**Exercise:** What you return should match the material below line for line, except that no image appears in it.

**Entries supplied:**

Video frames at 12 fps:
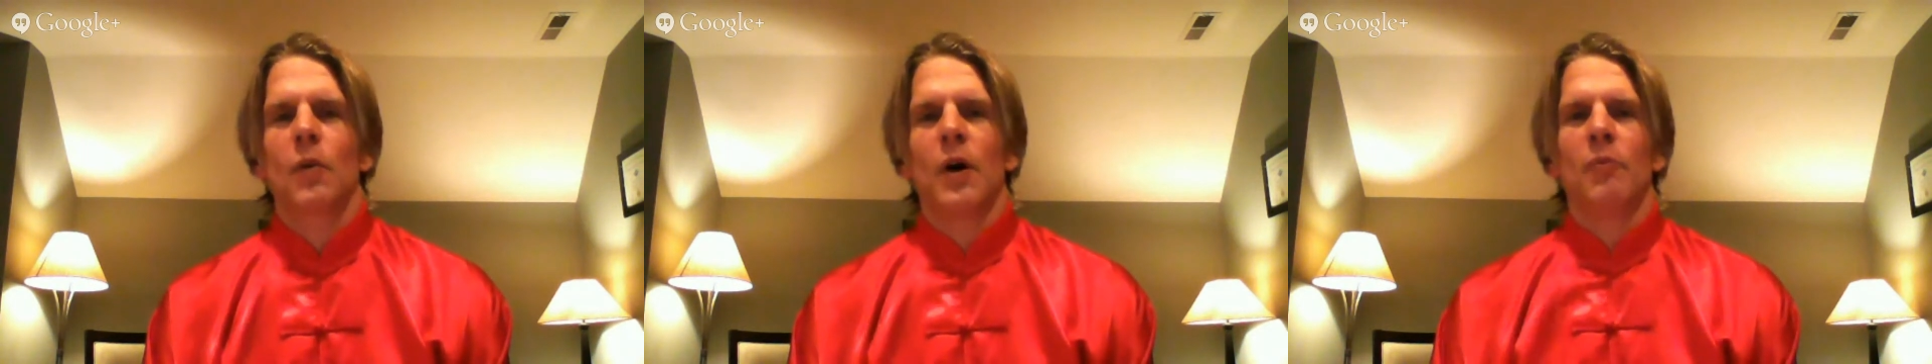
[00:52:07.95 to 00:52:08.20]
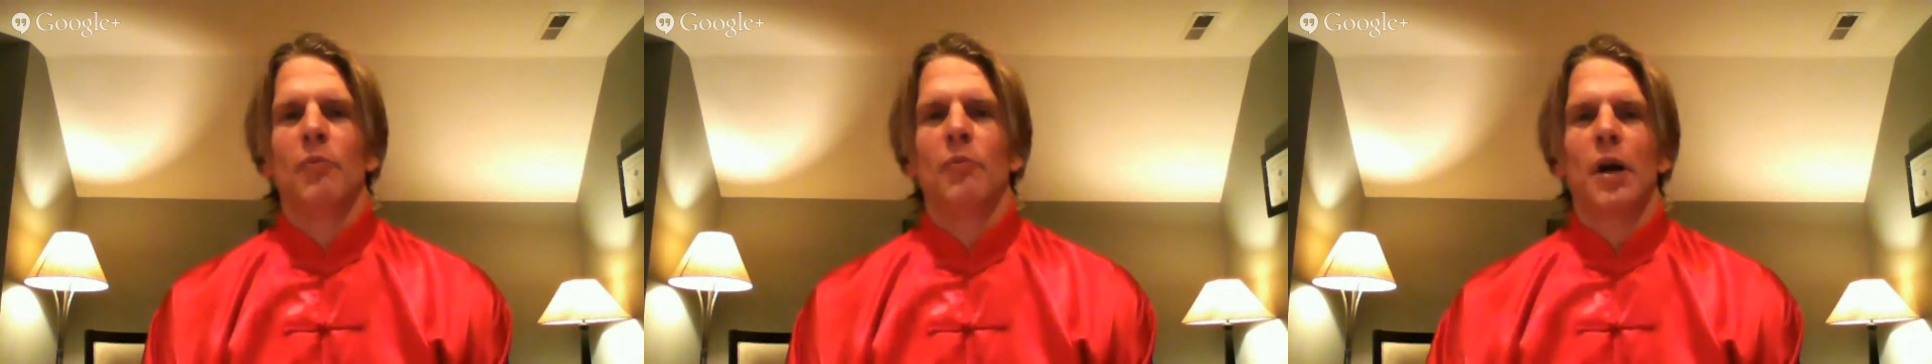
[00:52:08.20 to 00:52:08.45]
The
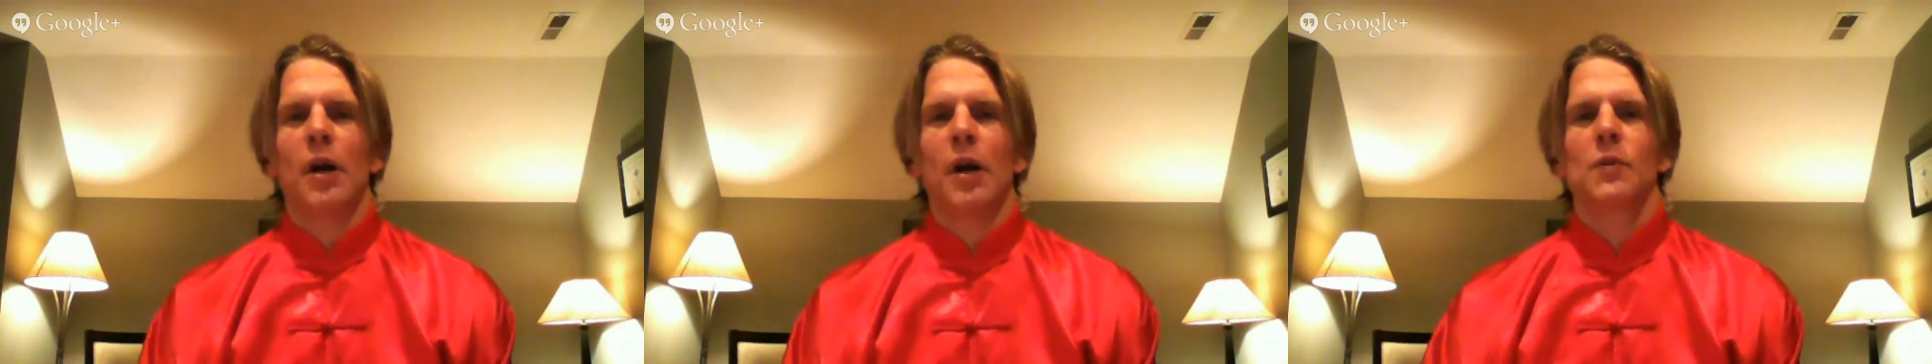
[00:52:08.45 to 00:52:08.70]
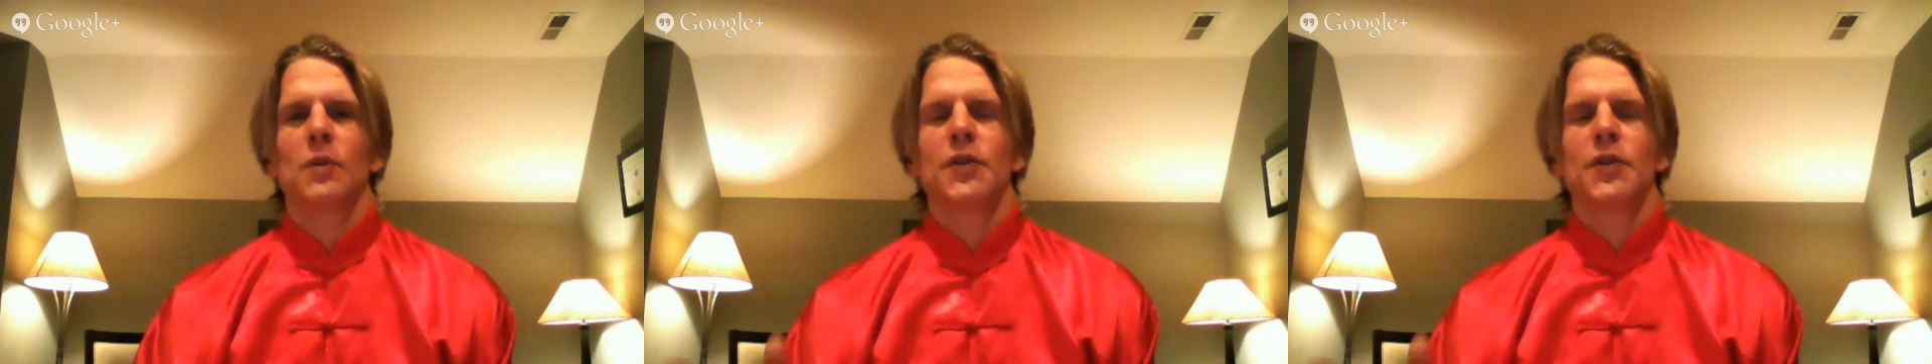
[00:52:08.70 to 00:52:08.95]
one
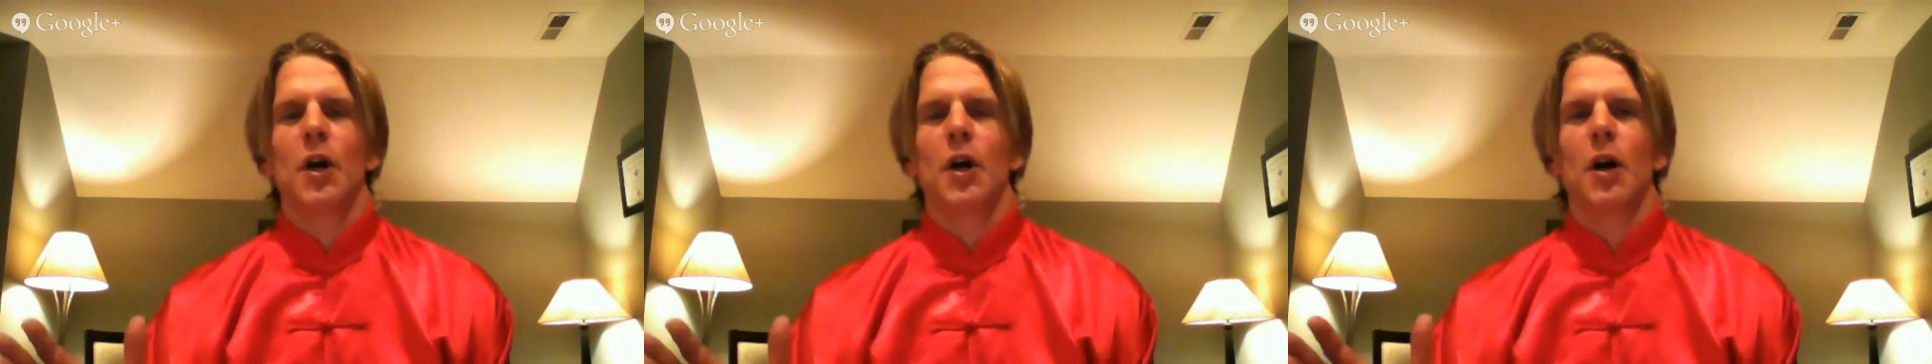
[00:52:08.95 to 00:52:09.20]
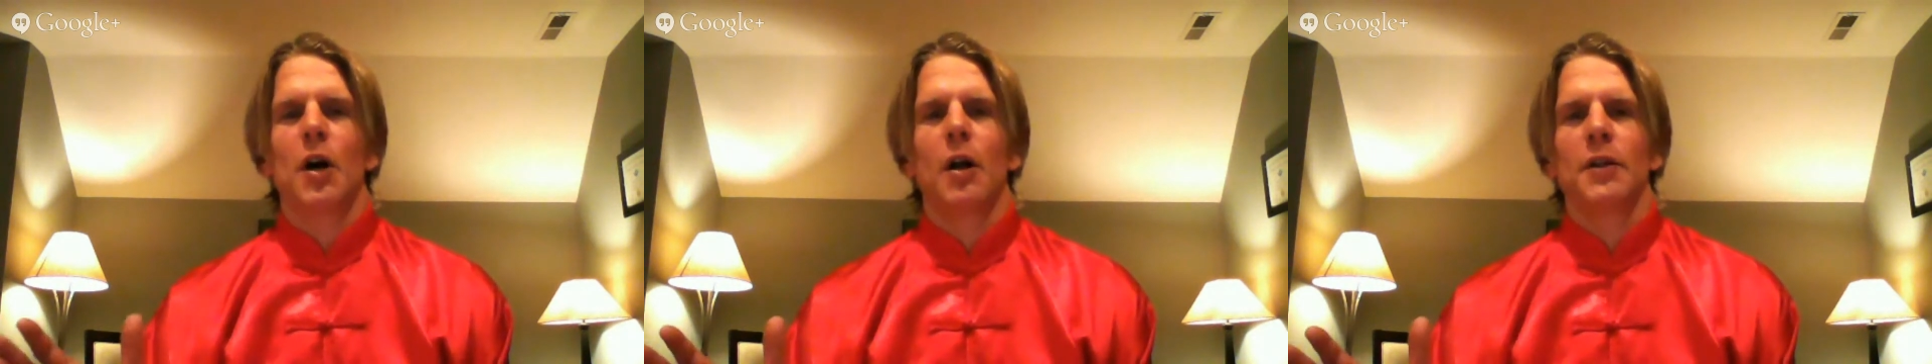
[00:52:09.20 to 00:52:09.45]
boss was
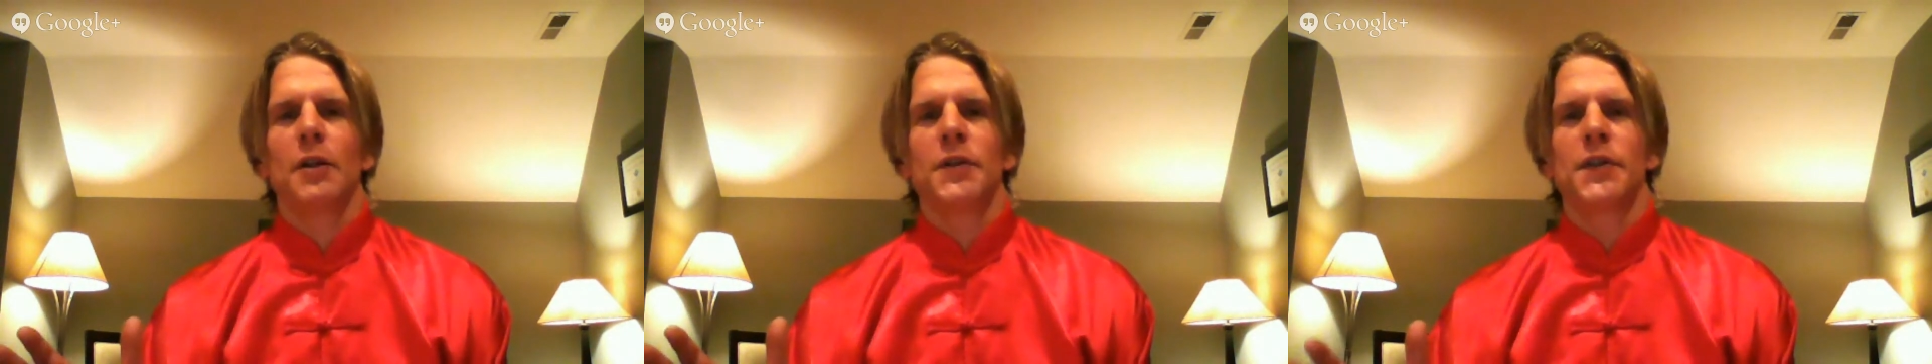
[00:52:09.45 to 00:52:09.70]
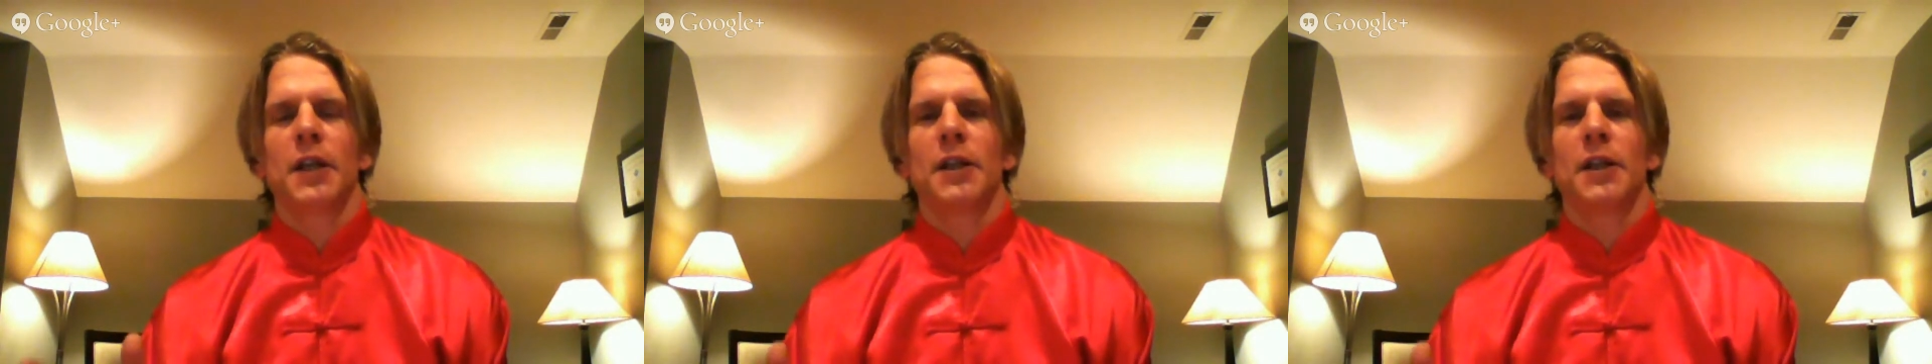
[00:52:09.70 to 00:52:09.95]
tall and
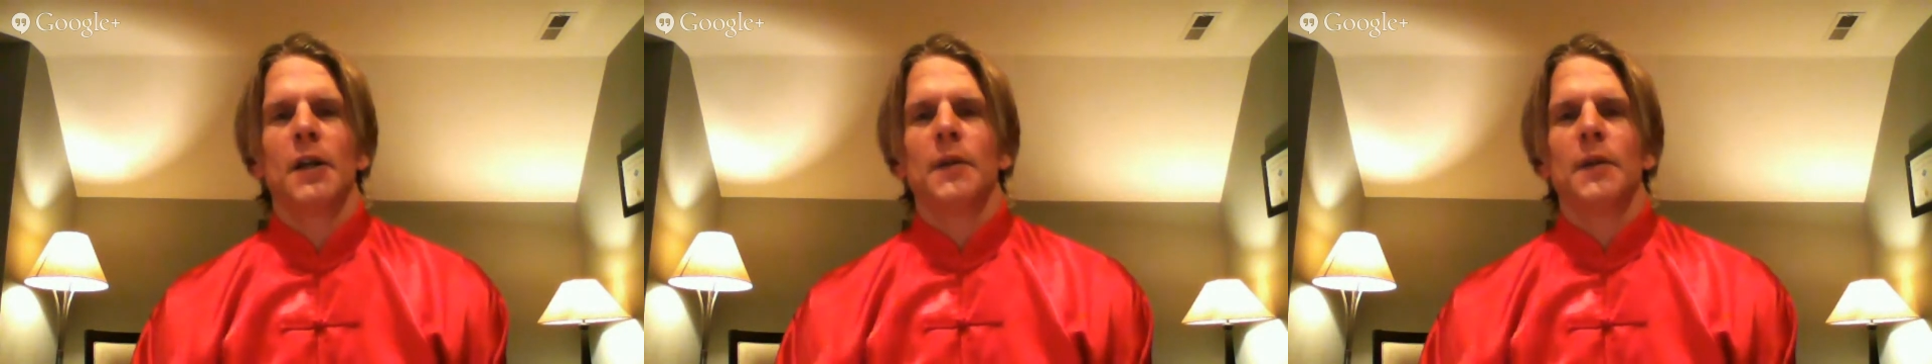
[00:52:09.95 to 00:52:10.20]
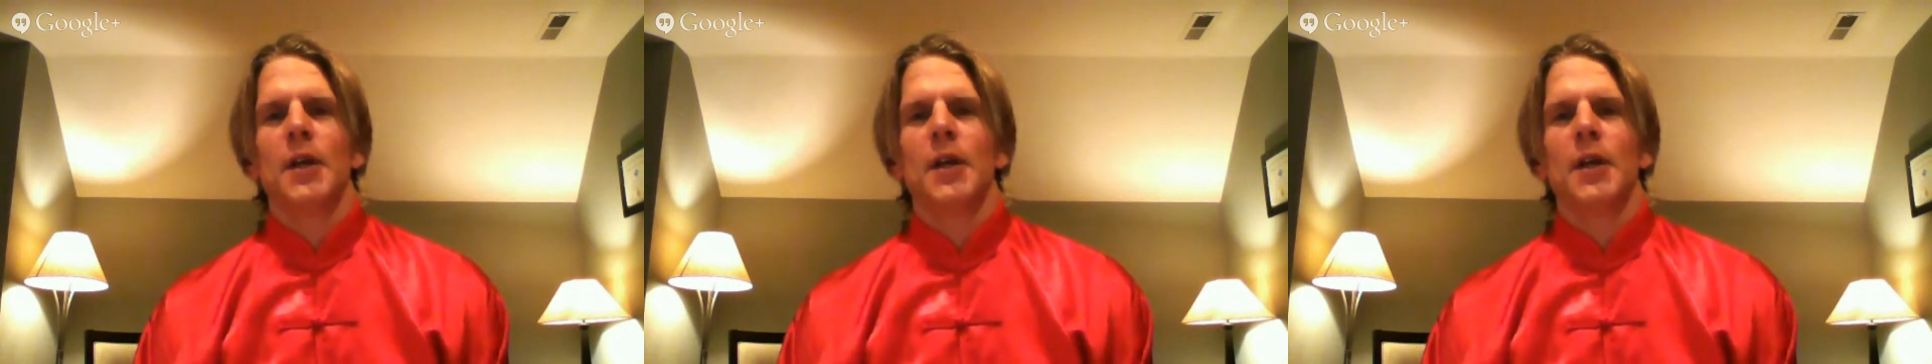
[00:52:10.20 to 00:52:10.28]
skinny.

**Solution:**
Video frames at 12 fps:
[00:52:07.95 to 00:52:08.20]
[00:52:08.20 to 00:52:08.45]
The
[00:52:08.45 to 00:52:08.70]
[00:52:08.70 to 00:52:08.95]
one
[00:52:08.95 to 00:52:09.20]
[00:52:09.20 to 00:52:09.45]
boss was
[00:52:09.45 to 00:52:09.70]
[00:52:09.70 to 00:52:09.95]
tall and
[00:52:09.95 to 00:52:10.20]
[00:52:10.20 to 00:52:10.28]
skinny.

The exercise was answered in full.